Home Cloud Il ruolo dell’automazione nella migrazione al cloud ibrido

Il ruolo dell’automazione nella migrazione al cloud ibrido

È ormai assodato che i tre principali motivi di migrazione al cloud ibrido sono la ricerca di una migliore agilità di business, una protezione dei dati attualizzata e la riduzione dei costi.

Per questo molte aziende hanno inserito tra le priorità proprio il trasferimento in cloud di applicazioni e workload.

Naturalmente c’è anche un aspetto negativo da considerare, in quanto gli ambienti ibridi sono decisamente e intrinsecamente più complessi.

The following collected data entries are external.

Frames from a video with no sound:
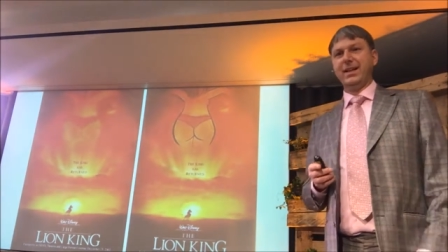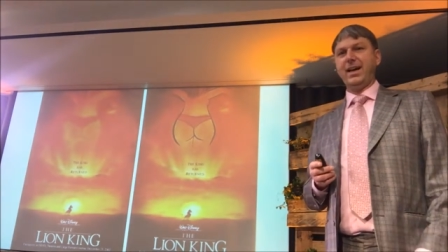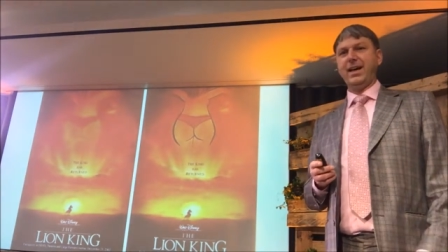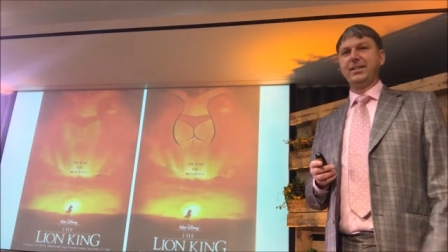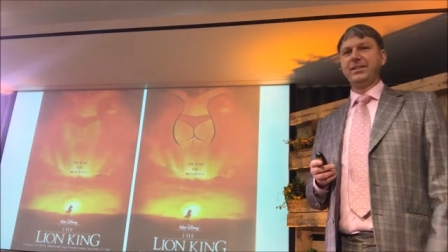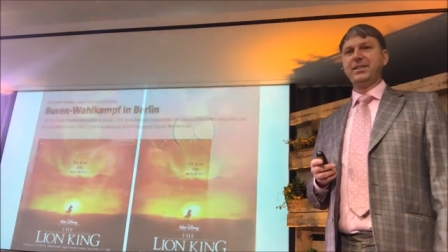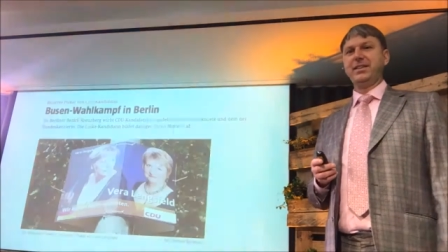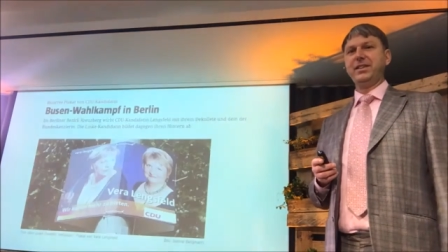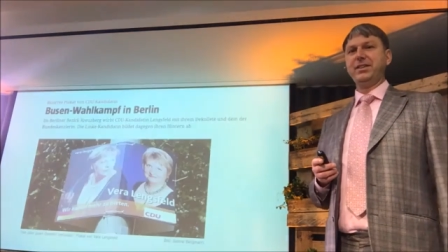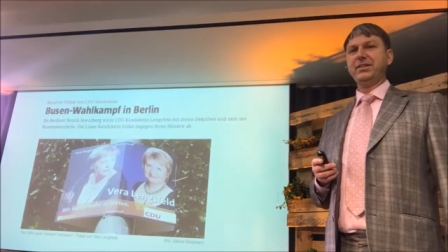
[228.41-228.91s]

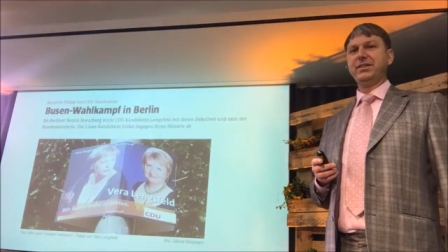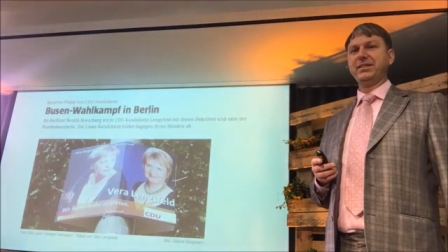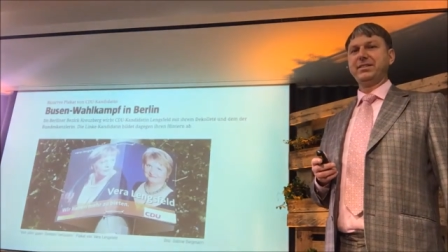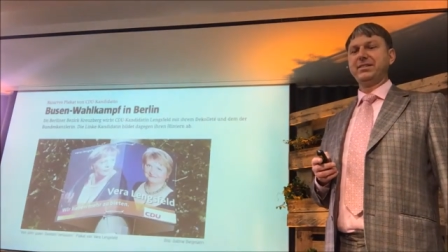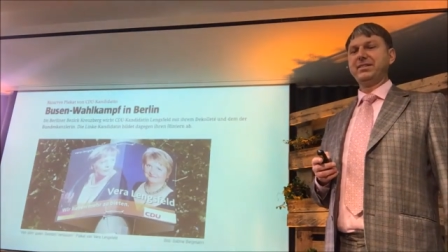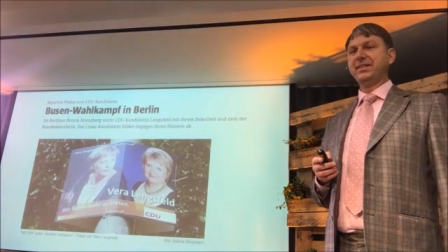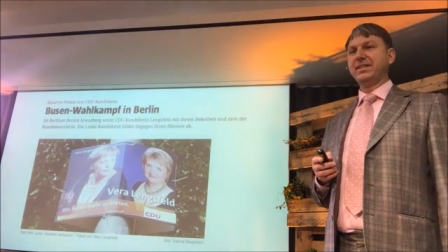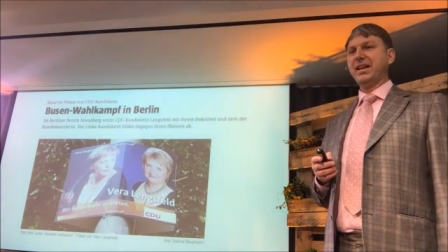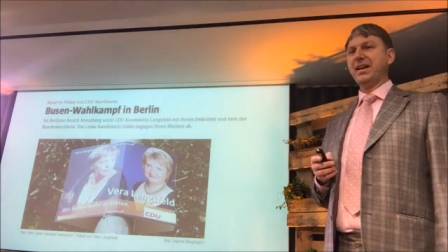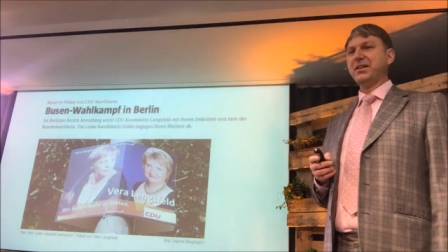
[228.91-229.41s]
And
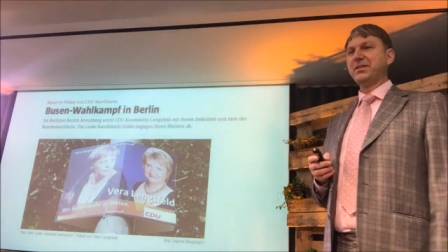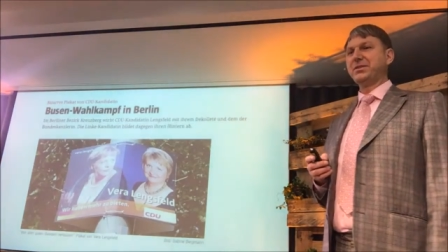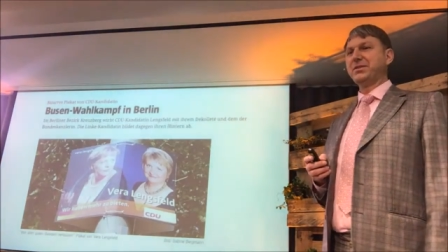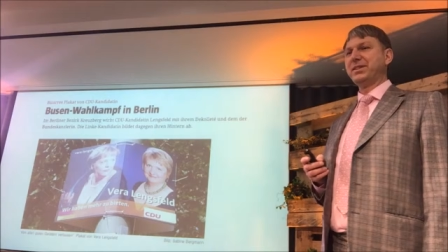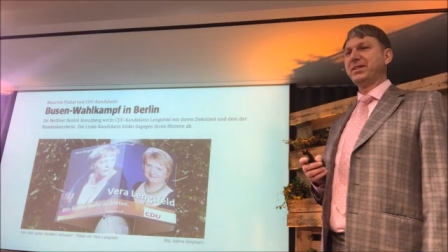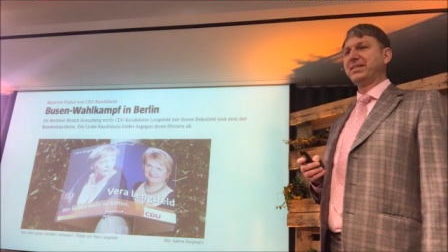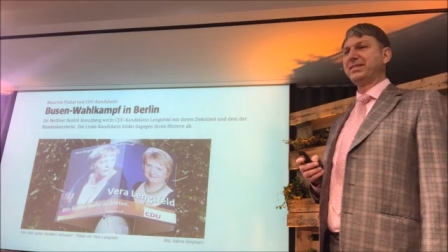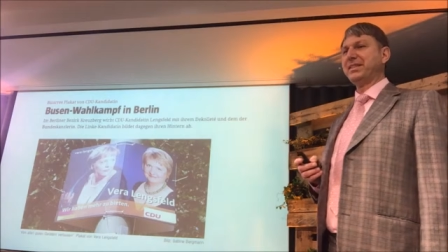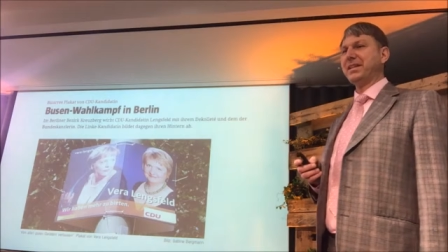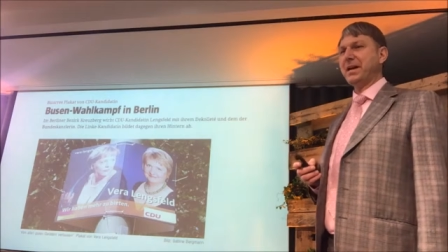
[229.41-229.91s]
here's the
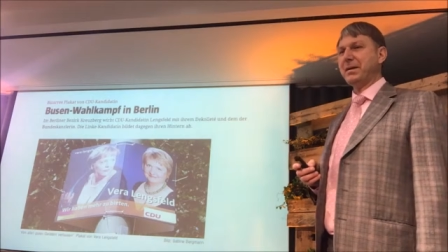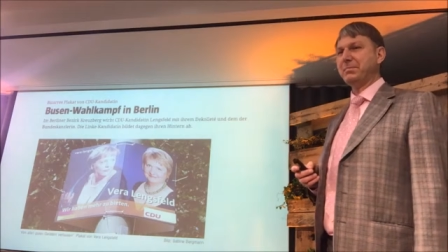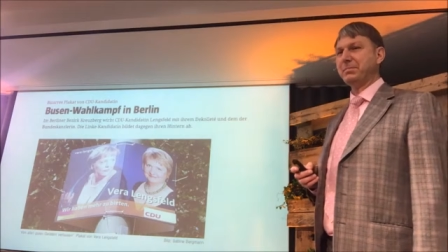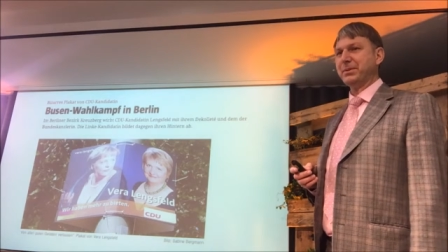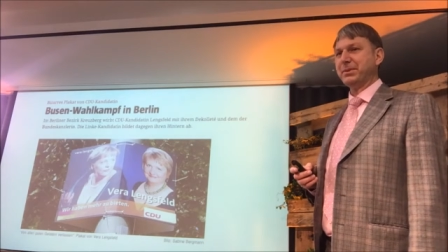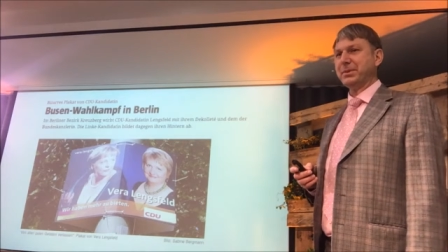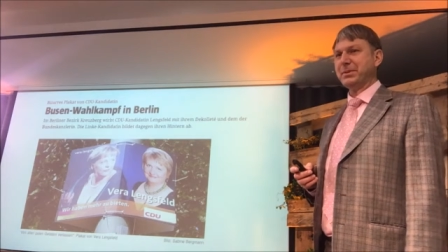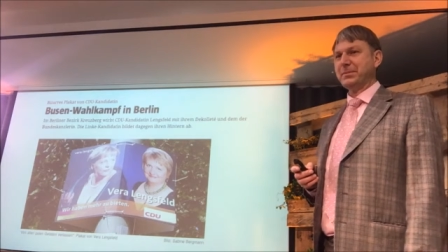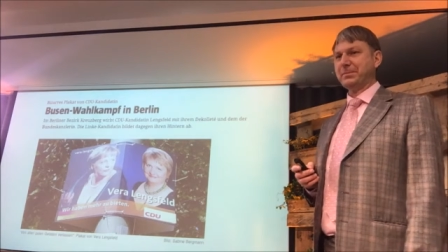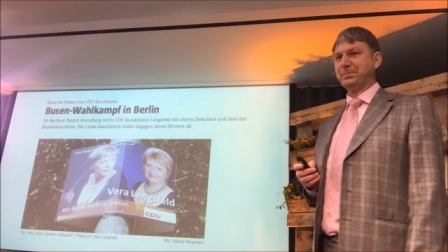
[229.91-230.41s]

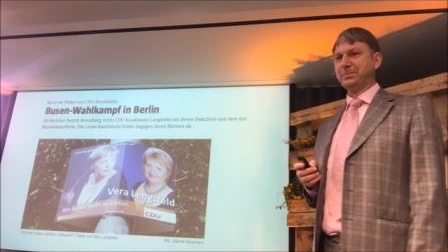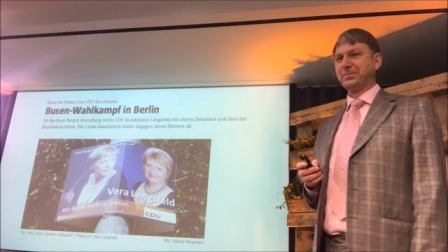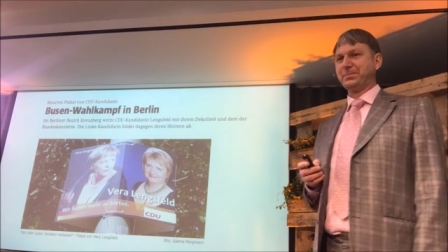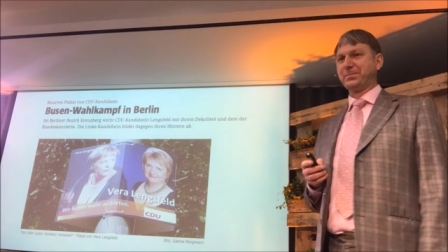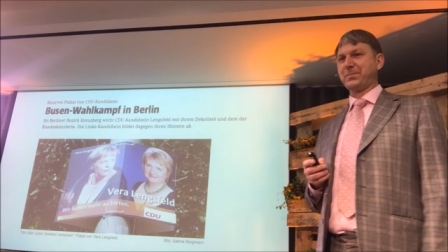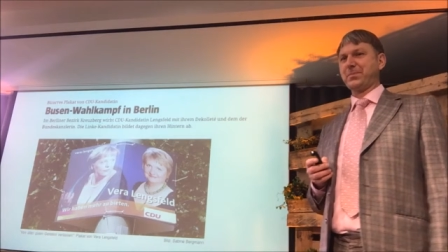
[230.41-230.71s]
counterexample.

Con il volume dei dati in continua crescita, aumentano anche le informazioni replicate da gestire e i team IT vengono chiamati ad amministrare nuove infrastrutture composte da soluzioni fisiche, virtuali, cloud e SaaS.

Devono inoltre tenere in considerazione il disaster recovery, le operazioni di sviluppo e test, il provisioning, la gestione dei workload e le capacità di trasferimento dei dati.

Tutti questi fattori contribuiscono alla necessità di ridurre la complessità e di creare nuovi modi di gestire i dati in ogni ambiente.

Quando una migrazione riesce

Edwin Passarella, Technical Services Manager di Commvault in Italia ci ricorda come la sua società abbia di recente coinvolto i propri clienti in un’indagine per verificarne le aspettative, intervistando solo coloro che avevano completato progetti di migrazione con successo.

Le tre motivazioni principali che li hanno spinti ad avviare la migrazione al cloud ibrido sono state:

  • allocare in modo dinamico le risorse in base alle esigenze di business (49%)
  • ottimizzare i costi, pagando solo ciò che si utilizza (42%)
  • ridurre le spese di amministrazione, grazie al modello PaaS/SaaS (37%)

Per quanto riguarda invece i casi d’utilizzo alla base della migrazione al cloud, il backup ha raggiunto il 73%, il disaster recovery il 60% e le fasi di sviluppo/test il 45%.

Inoltre, il 64% delle aziende ritiene che lo spostamento di applicazioni e dati automatico sia la capacità più importante di uno strumento di migrazione al cloud.

Automazione per la migrazione

Quello che si evince dall’indagine, spiega Passarella, «è che le aziende hanno bisogno di maggiore agilità ed è chiaro che essere in grado di allocare le risorse in modo dinamico è una delle motivazioni principali dello spostamento al cloud».

Anche ridurre i costi e semplificare i processi rientrano nelle ragioni della migrazione ed è chiaro come non sia sufficiente possedere la capacità di migrare, ma sia necessario dotarsi di strumenti e workflow automatici che rendano più semplici i processi di trasferimento e provisioning di dati quando di spostano le applicazioni.

Un problema comune nella migrazione e protezione dei dati applicativi è rappresentato dall’aumento delle copie delle informazioni, con la conseguente proliferazione incontrollata dei dati.

Tra disaster recovery, sviluppo, garanzia di qualità, formazione e analisi, insieme a disponibilità e copie di protezione, la quantità di dati generati cresce infatti in modo esponenziale.

Edwin Passarella, Technical Services Manager di Commvault in Italia

Quindi perché il processo deve essere semplificato? «Perché molti dei processi sono lenti, manuali e soggetti a errori, elementi che allungano i tempi e aumentano i costi delle attività – spiega Passarella -. Quello che i clienti hanno messo in evidenza è piuttosto chiaro, ovvero il desiderio di una semplificazione del passaggio di applicazioni e workload nel cloud. E questo è possibile se la migrazione viene automatizzata in modalità end-to-end, dal provisioning ai nodi di elaborazione, fino alla configurazione e alla scelta dello storage adeguato, alla migrazione del database e alla continua sincronizzazione tra i database di origine e destinazione».